帰宅したマルキーはテープに録音した自分の声を聞きながら、自らの右手にハサミを何度も突き刺しました。「エマ、君を信じない。自分自身の事も信じられない。信頼するのも信頼できないのも怖い。暗闇に一人でいると、自分の手も信じられない…」
我に返ったマルキーは手の治療のため一晩入院することになり、母に「仕事が忙しいから今夜は行けなくなった。明日行くよ」と電話をしました。その夜、右手の手術を受けたマルキーは自動販売機で見かけた幼い少女に飲み物を買ってあげたところ、病院内にある小さな礼拝堂に招かれました。
そこにはパウロの姿があり、彼が引き取ったキリスト像が飾られていました。パウロはマルキーに「神は決して見捨てない。君が神を見捨てたのでは?」と全て打ち明けるよう促し、話せないというマルキーに「この十字架は重すぎる。共に背負おう。私に手助けをさせてくれ」と語りますが、マルキーは無言のまま立ち去っていきました。
退院したマルキーは母の自宅を訪れますが、母はリビングで一人息絶えていました。マルキーは母の遺体を前に、ようやく自身の身に起こった25年前の出来事を語り始めました。
復讐の十字架の結末
25年前、当時12歳だったマルキーはあのジミーから性的虐待を受けたのです。心に深い傷を負ったマルキーは母にそのことを打ち明けますが、母は「そんなことするはずがないでしょ?」と言うのみで、息子の訴えに耳を傾けようともしませんでした。その日以来、母からも裏切られたマルキーは人を、神をも信じることができなくなっていたのです。
母の遺体の傍には、彼女が最期に読んだと思われる聖書の一節にある“ローマ人への手紙”「神の敵であり神に愛される者。餓える敵に食べさせれば、燃える炭火を彼の頭に積める。善をもって悪に勝て」のページが開かれていました。
聖書を読んだマルキーは再びパウロに会いに行きました。パウロはかつての刑務所内での老司祭とのやり取りを打ち明けました。あの時、父への変わらぬ憤りを口にしていたパウロに、老司祭は「誰も己の罪からは逃れられない。死してなおその代償は支払わねばならんのだ。君に誓願を立てよう。この聖なる地で誓願を立てる。彼自身が己の過ちを認める日が来る」と語り掛けたのです。
意を決したマルキーは素性を隠して新しい教会の懺悔室に入り、「この先犯す罪を(懺悔する)。ある人物を殺す。徹底的に傷めつける」と語りました。
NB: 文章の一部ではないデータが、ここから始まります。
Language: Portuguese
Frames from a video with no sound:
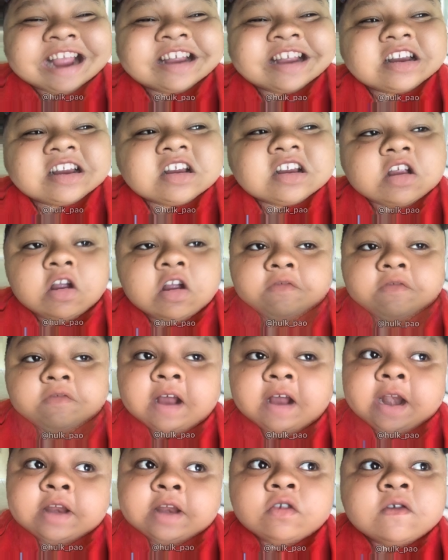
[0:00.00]
Eu
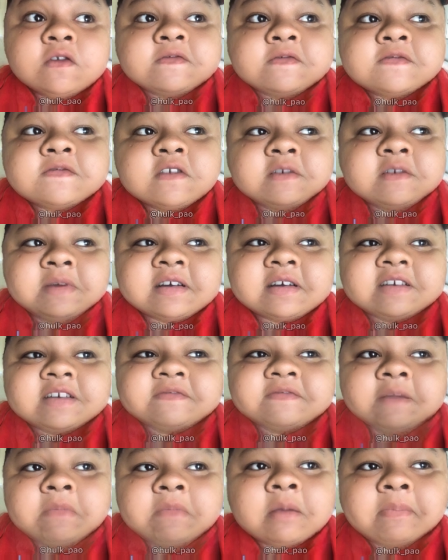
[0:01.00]
falei, não fuma, que faz
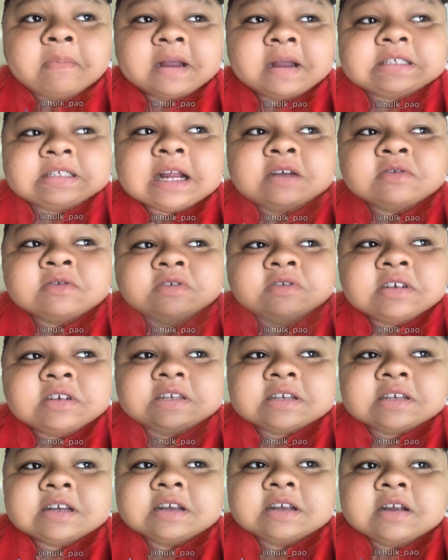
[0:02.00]
mal pra saúde.
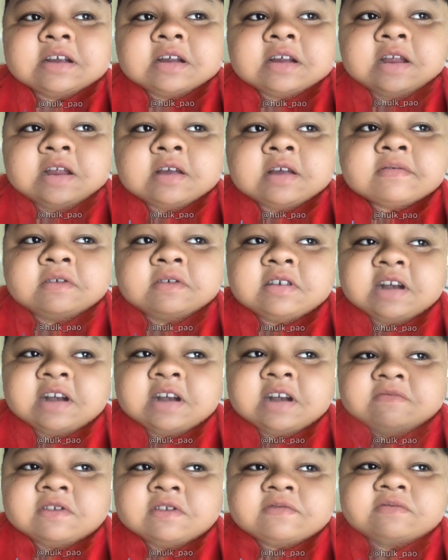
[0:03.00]
Ele falou, não, eu
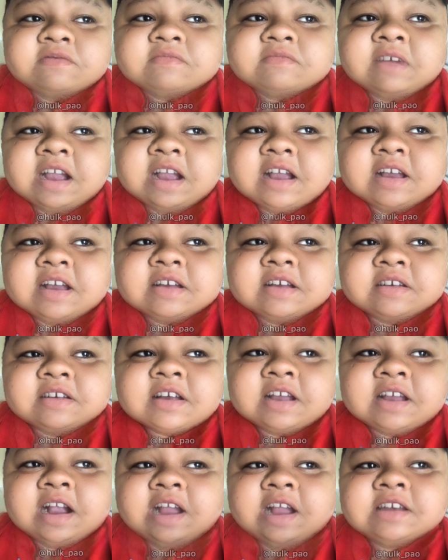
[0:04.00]
vou fumar, é
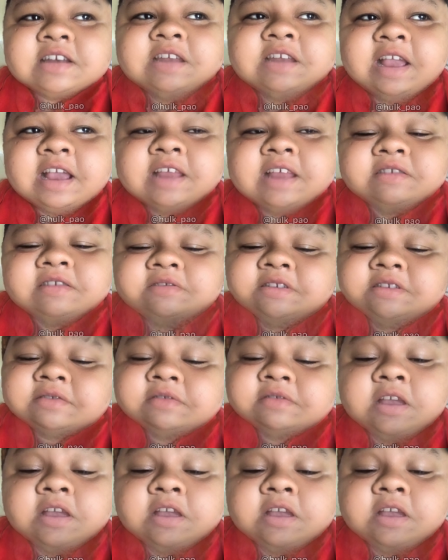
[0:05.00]
caderno, não sei o que.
それからマルキーは25年前にジミーが自分にしたこと、その時から自分の時間が止まったこと、相手に復讐したいこと、そして聖書の“ローマ人への手紙”に基づいてジミーを“赦す”ことを伝えました。
全てを語り終えたマルキーはジミーと対面、しばし見つけ合ってから教会を出ました。夜が更ける頃、マルキーは丘の上から街の夜景を見下ろしました。
ジミーは信者を前に説教に臨み、“ローマ人への手紙”をまるで自身に言い聞かせるように語りかけました。その夜、ジミーはソフィーの12歳の誕生日パーティーに出席しました。
そして翌朝、ジミーは広がる草原に入り、服を脱ぎ捨て、自らの体にガソリンを被って火をつけました。ジミーの体はまるで燃える十字架のように炎に包まれ、異変に気付いたソフィーは恐る恐る目を凝らしました。
以上、映画「復讐の十字架」のあらすじと結末でした。